Ah, the delights of travel. The fun of staying in a hotel where someone else makes your bed! The trepidation as you remember that investigative news show where you found out what a black light reveals on those bedspreads! And last but not least, the emptiness of your wallet. Alas.
Does it have to be that way? I say no.
Hello, lovely, pretty Mir!
Knight and I are thinking about taking a trip to San Antonio for a weekend, and, being the bargain-hunter that I am, looked for deals on hotels.com and expedia.com. I didn’t find anything that made me do cartwheels, so I thought I’d check to see what you knew about the subject. We’re driving, so we don’t need airfare. I’m just looking for a deal on a hotel room near the Riverwalk. We’re also planning to use a gift certificate from Restaurant.com…
Look how pretty Rachel is, already planning on ways to save money. I’m proud of her already!
I had to do some digging around on this one, because of course the very best way to get a deal on a hotel is to buy some sort of package deal with airfare and/or a rental car, and that’s not what Rachel needs.
Did you happen to buy an Entertainment Book this year? They have pretty good hotel coupons, although that’s a moot point if you don’t have the book and don’t want one. (Though you can still get $10 off and a $25 dining certificate with each book, through that link, if you’re interested.) That’s my first suggestion.
My second suggestion, if you’re a bit flexible about which hotel you use, is to try Priceline. In fact, I see they have a 4-star hotel in downtown San Antonio at half price right now. If that one doesn’t float your boat, try the Name Your Own Price option. I’ve heard plenty of people sing the praises of that service.

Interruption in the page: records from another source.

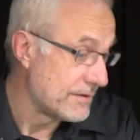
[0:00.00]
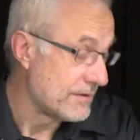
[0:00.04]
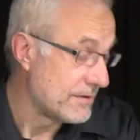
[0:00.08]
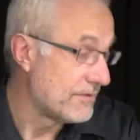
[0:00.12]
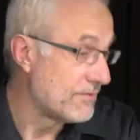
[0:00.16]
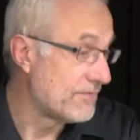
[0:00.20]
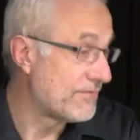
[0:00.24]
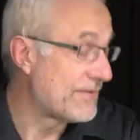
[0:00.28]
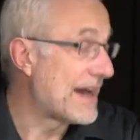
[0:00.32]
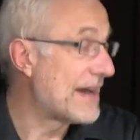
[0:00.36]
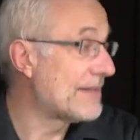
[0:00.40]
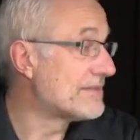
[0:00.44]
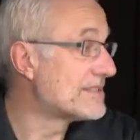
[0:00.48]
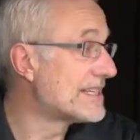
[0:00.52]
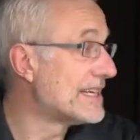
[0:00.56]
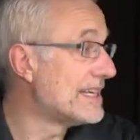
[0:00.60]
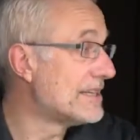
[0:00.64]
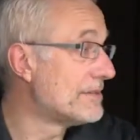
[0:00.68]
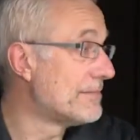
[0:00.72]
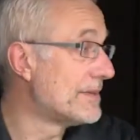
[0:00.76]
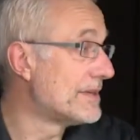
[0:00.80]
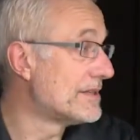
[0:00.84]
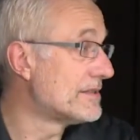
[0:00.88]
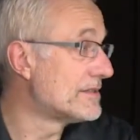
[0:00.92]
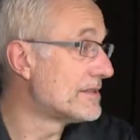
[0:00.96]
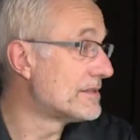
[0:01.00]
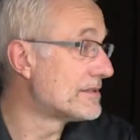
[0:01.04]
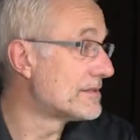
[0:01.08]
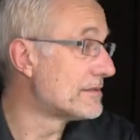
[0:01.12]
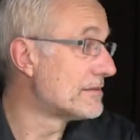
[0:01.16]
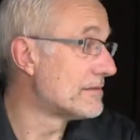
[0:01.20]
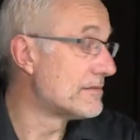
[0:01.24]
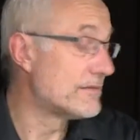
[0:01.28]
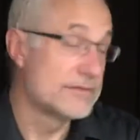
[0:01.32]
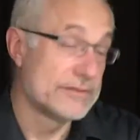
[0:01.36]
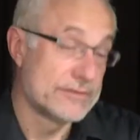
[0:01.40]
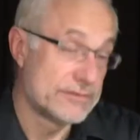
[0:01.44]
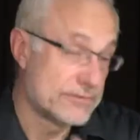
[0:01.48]
5 statements,
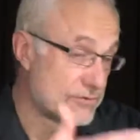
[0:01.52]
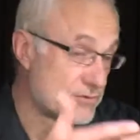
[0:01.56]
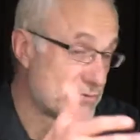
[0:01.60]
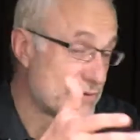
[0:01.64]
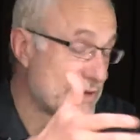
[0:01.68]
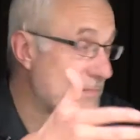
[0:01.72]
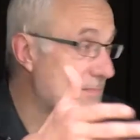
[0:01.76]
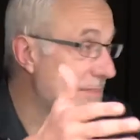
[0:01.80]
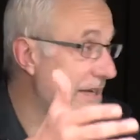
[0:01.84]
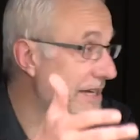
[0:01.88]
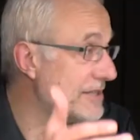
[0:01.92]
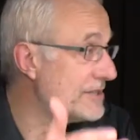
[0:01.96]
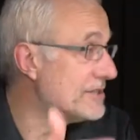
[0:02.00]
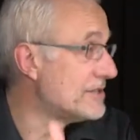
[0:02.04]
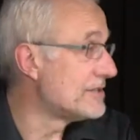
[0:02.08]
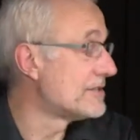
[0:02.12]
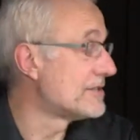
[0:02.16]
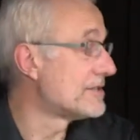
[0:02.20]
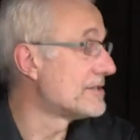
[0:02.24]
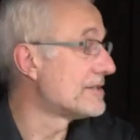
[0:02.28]
3 pages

And unlike their Name Your Own Price deal for airfare, it’s not as though you’re potentially going to wind up having to fly at the crack of dawn, or anything.

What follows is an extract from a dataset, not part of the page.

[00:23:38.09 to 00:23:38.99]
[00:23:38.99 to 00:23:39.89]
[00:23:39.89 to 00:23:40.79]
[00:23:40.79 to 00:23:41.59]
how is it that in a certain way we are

If you can’t find what you want through Priceline, I’d try BookingBuddy, which is a great aggregate search engine for travel stuff.
I recently read on a deal site where a user claimed that TripRewards has a “lowest price or it’s free” claim for their hotels which is easily utilized for free accommodations simply by targeting a hotel and then finding it cheaper online. I don’t know if I’d necessarily feel right going that route, myself, but you may want to investigate it.
And here’s a general strategy: When you book a hotel online through a deal site, the hotel is paying a cut to that site as a sort of finder’s fee. That means that if you book directly with a hotel for the same price, the hotel actually makes more money. So, what does that mean for you? It means that if you do find a price online that works for you, but you don’t want to deal with the restrictions of the site offering it—such as not being able to cancel, once booked—call the hotel directly and ask if they will extend the same price to you as what you found on the travel site. Usually they will.
I hope that helps, Rachel. Have a great trip! (Take me with you? Rachel? Come back!)